↓
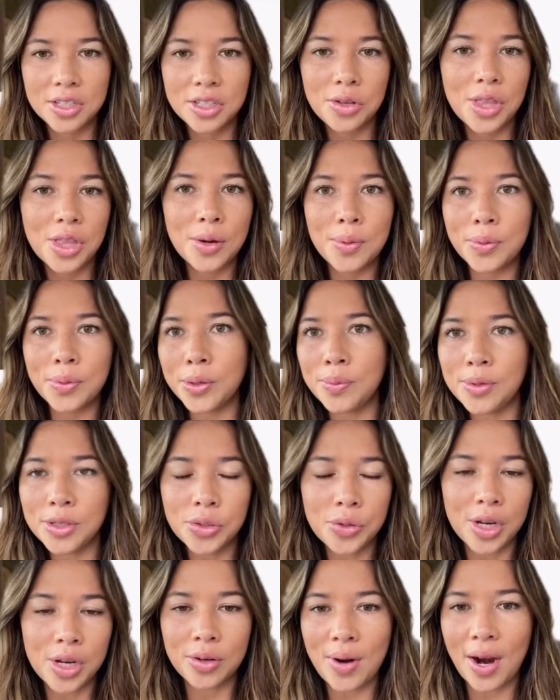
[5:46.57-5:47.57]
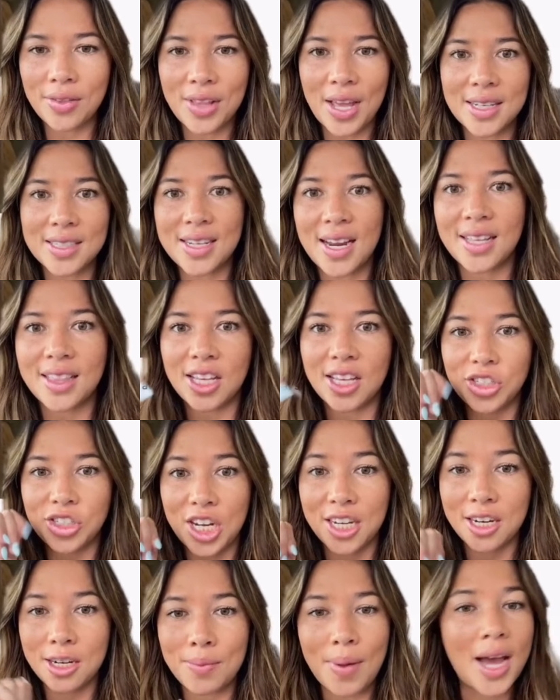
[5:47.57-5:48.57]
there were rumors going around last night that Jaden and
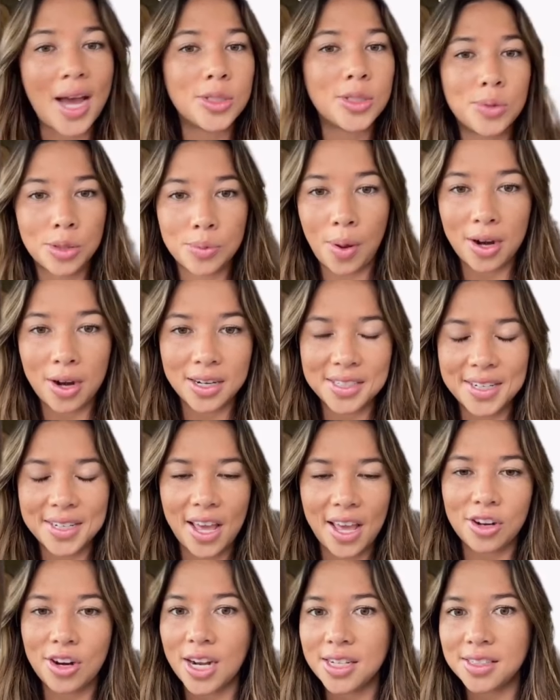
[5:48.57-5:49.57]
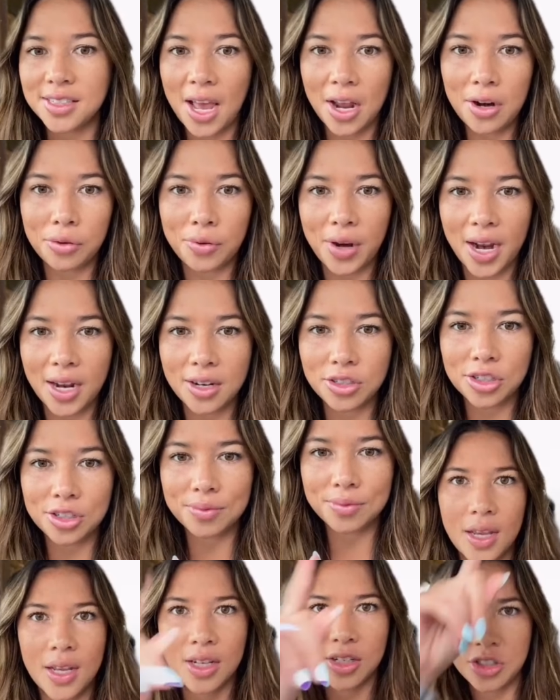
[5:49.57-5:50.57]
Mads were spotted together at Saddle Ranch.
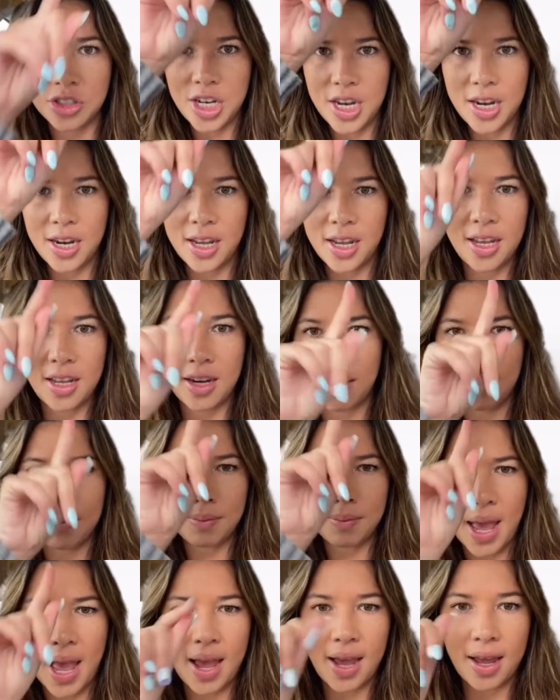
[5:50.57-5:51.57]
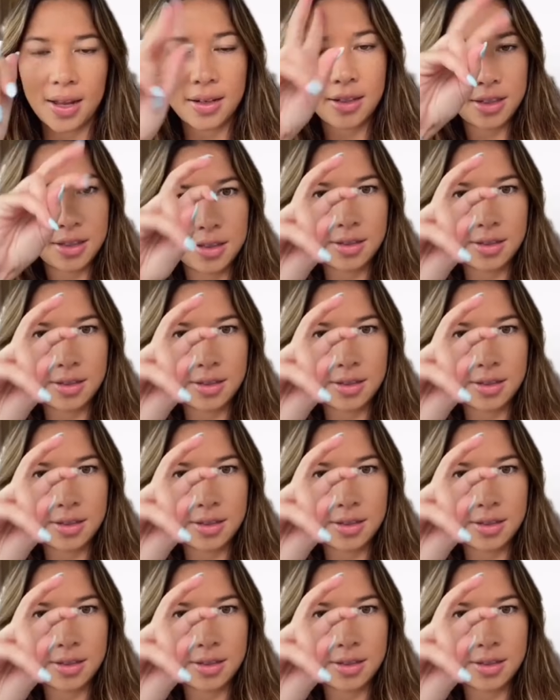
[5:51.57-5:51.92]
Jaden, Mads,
↑
↓
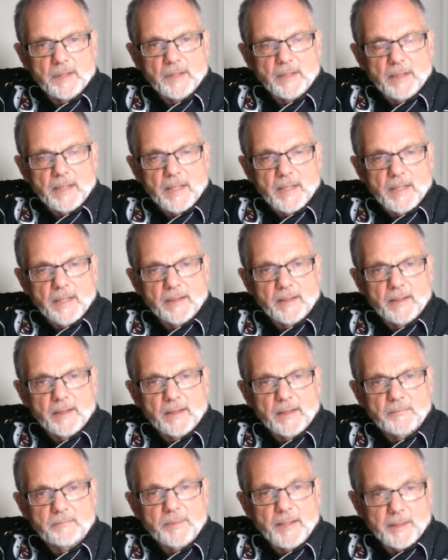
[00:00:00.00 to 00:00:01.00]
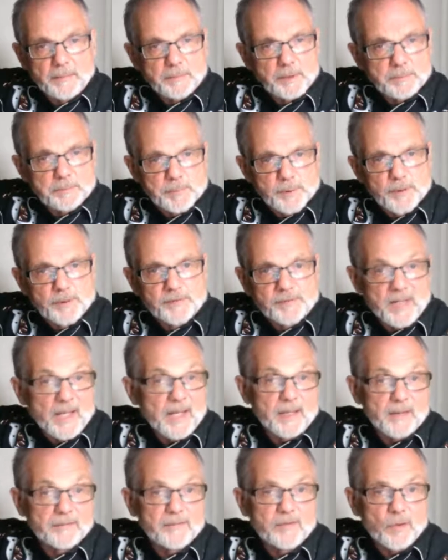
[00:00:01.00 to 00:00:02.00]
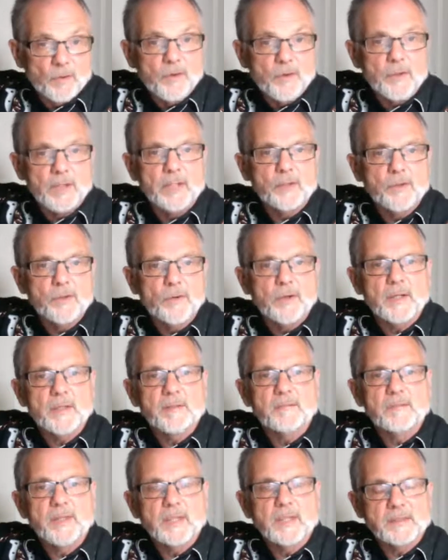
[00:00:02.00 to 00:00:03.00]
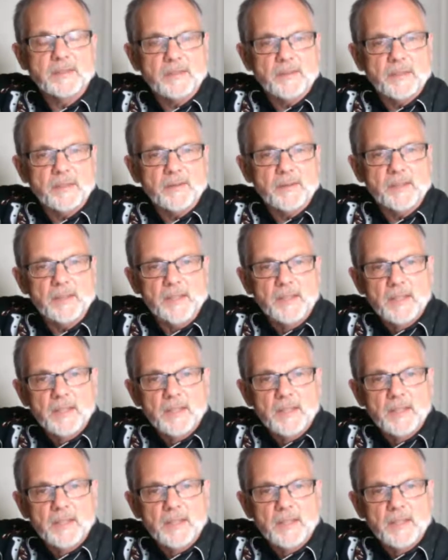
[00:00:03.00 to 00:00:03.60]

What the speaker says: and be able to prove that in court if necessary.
↑
What this task involves: In the listing above, find the line containing "[00:00:00.00 to 00:00:01.00]". Output it and every line after it up to and including the line containing "What the speaker", exactly, but skip the pictures.

Response for this exercise:
[00:00:00.00 to 00:00:01.00]
[00:00:01.00 to 00:00:02.00]
[00:00:02.00 to 00:00:03.00]
[00:00:03.00 to 00:00:03.60]

What the speaker says: and be able to prove that in court if necessary.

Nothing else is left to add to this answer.